Got an invitation a while back for a 12 Pubs of Christmas Crawl. While I appreciated the thought, my mind instantly started calculating the locations of a dozen locally-owned coffee shops that I’d prefer, along with the conversation that goes along with drink number whatever. While I think I’ve aged out of the 12 Pubs Crawl, it doesn’t mean that I don’t stop in for an occasional pint or more.
I was sitting at the bar in a nearby pub one night and a couple of young Americans came in. While waiting for their pints they asked the barman if it was true if Donovan lived nearby. [He does, if you consider a house he owns further north in the county nearby.] Anyway, the barman nodded and went back to the pints. Then they asked if he ever came into that particular pub. The barman gave me a quick eyeball and I nodded back. He went on and told the kids that their man was a lot older than he looked on the album covers and that he didn’t wear his hair as long as he did in the 60’s and 70’s. He had them hooked. I nursed my pint while he described me in a roundabout fashion that had them nudging each other. Finally, they turned and asked me if I was him. The look on their face was priceless as I answered them in that drawl I learned from years of living and working in the American South. In fact, I think I might have even added a few more syllables than necessary to each of my vowels. [Did I ever mention that most of the trips I took from Raleigh to various points in Alabama went through Atlanta, where I had to go to the international terminal to catch my connecting flight?]
Different pub, different night. The man next to me was a sergeant in the Irish Army, just back from peacekeeping in Africa. As we talked, he told me he was in logistics.
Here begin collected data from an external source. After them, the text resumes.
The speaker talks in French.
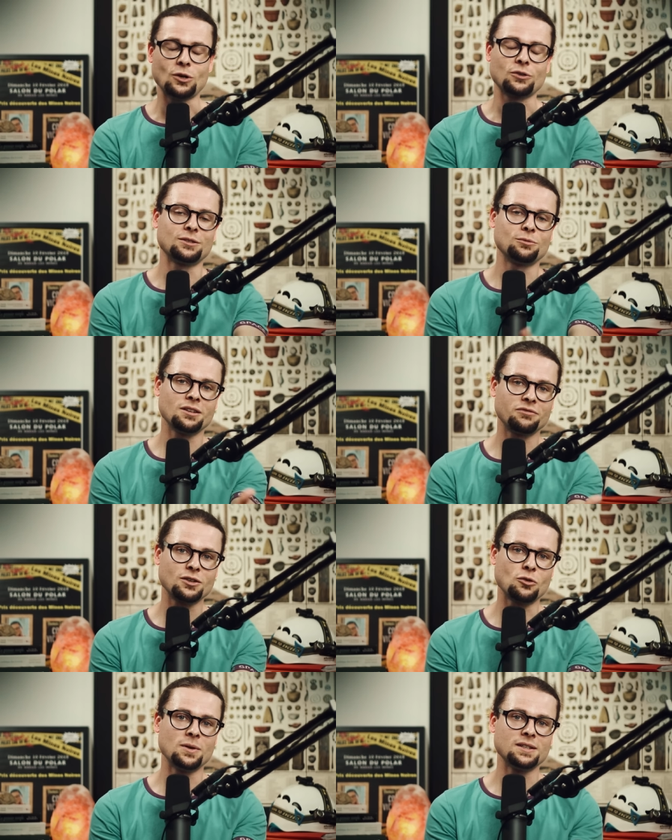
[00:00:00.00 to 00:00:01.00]
Alors c'est tout à
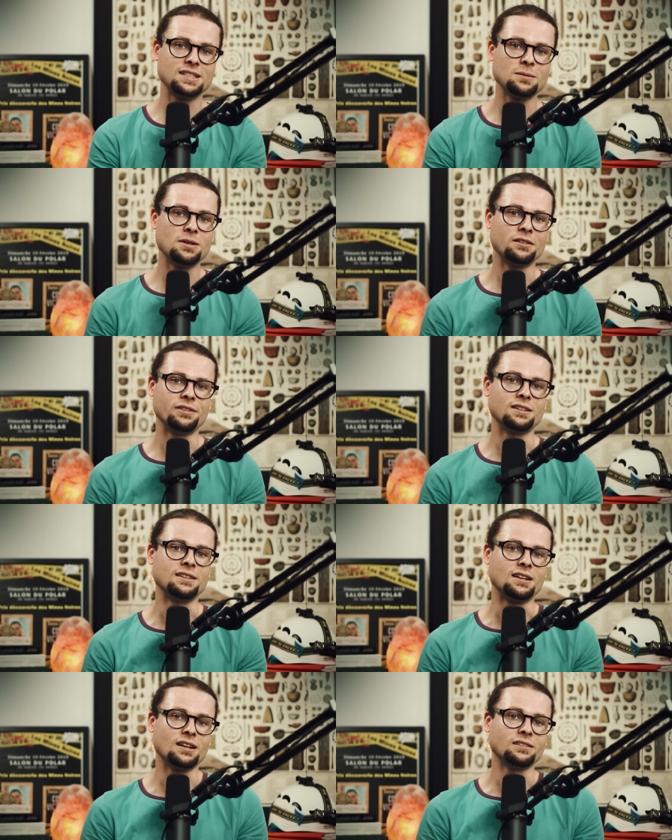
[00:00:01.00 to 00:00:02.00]
fait compatible avec
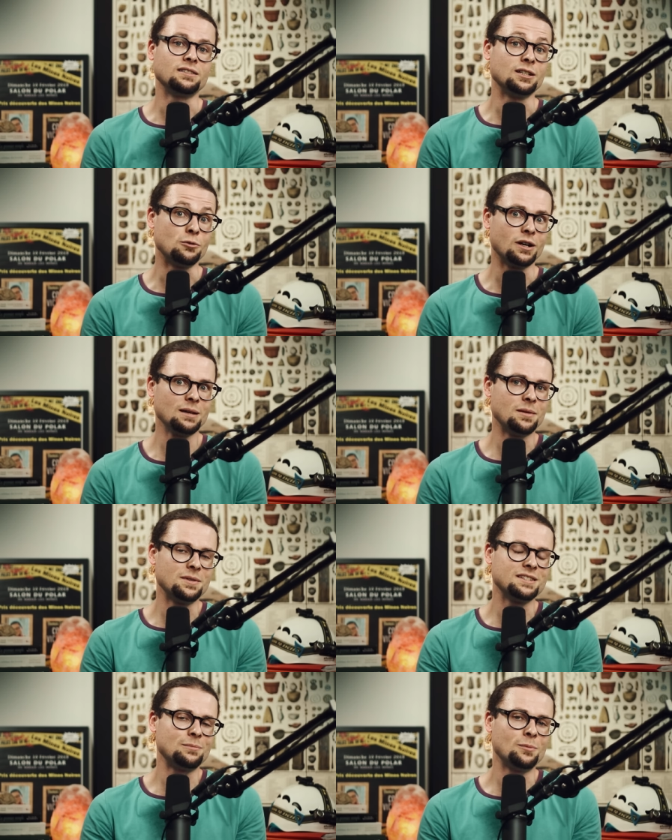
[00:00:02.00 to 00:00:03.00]
des crânes décorés, même
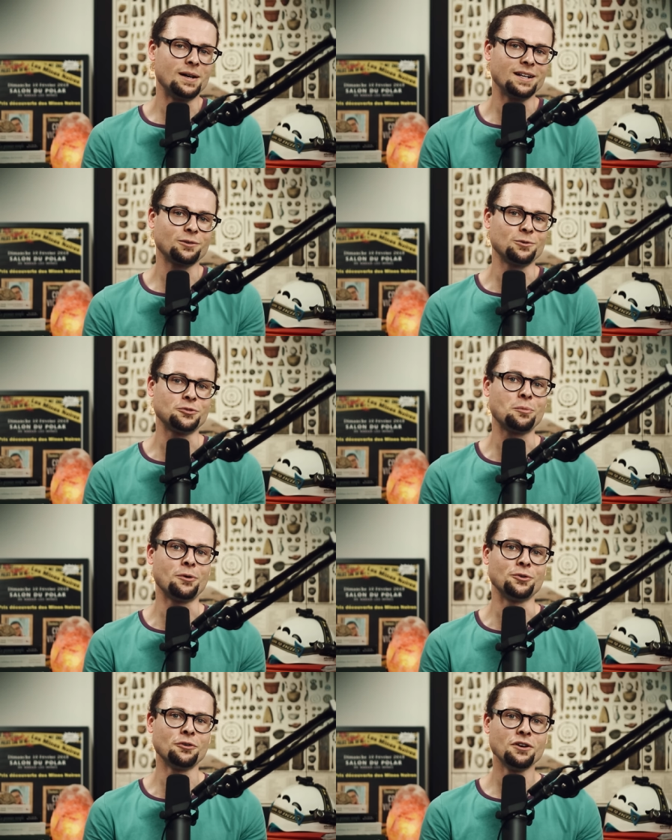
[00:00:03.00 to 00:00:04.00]
si ça peut paraître
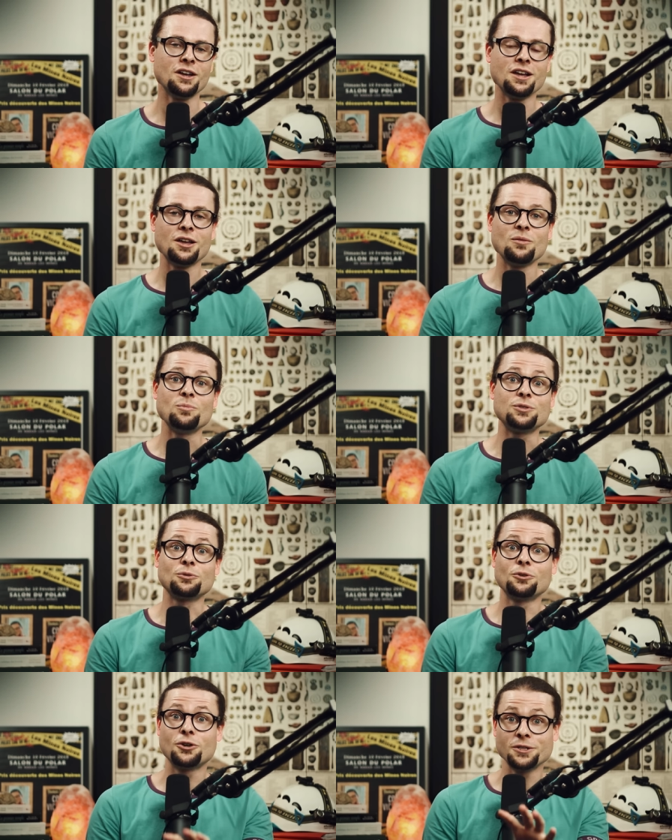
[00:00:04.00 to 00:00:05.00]
surprenant,
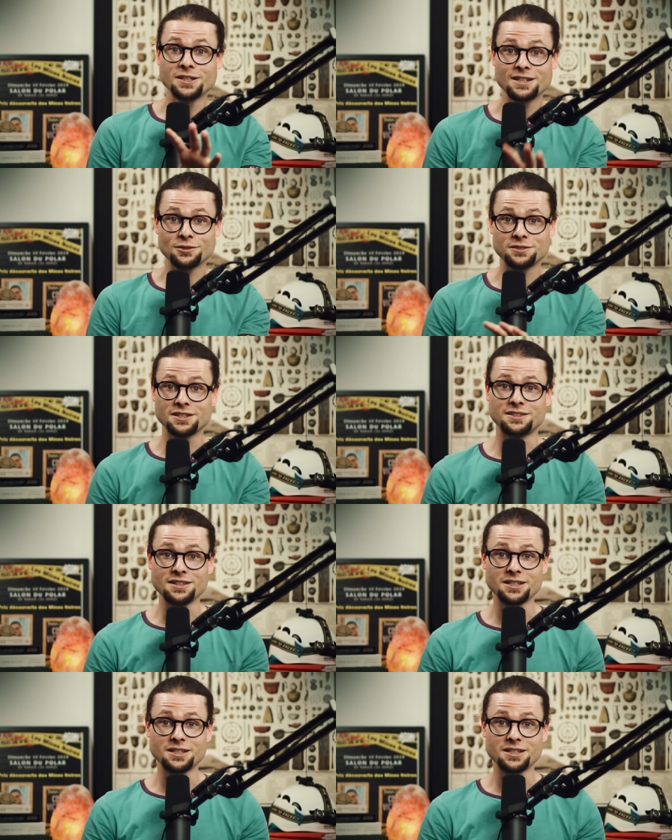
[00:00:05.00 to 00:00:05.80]
puisqu'on connaît des sociétés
I asked him if he was one of the men pushing pallets out of the back of C-130’s. He told me no, he was one of the guys on the ground catching them.
And every now and then I find myself needing an English to English translation. Sometimes it’s because of different usage, other times it’s just my hearing trying to deal in a crowded pub with music and chatter in the background. A man was telling a variation of the story of the blind men and the elephant. I had to question him, because I kept hearing him say blond men and the elephant. Come to think of it, it doesn’t change the point of the story, but does add a bit of colour to it…
And finally, something that didn’t happen inside a pub because it’s not allowed: A few Sundays ago I was walking past the finish line for one of those charity-of-the-week walks. This one was fundraising for cancer. What caught my eye was a group of women, all wearing their matching T-shirts identifying them as nurses in a local hospital, lighting up their cigarettes…
Ba-dum-bum-ching!
Hey, it’s been a week that’s put me back in pubs. But unlike DT’s stories, my stories actually happened.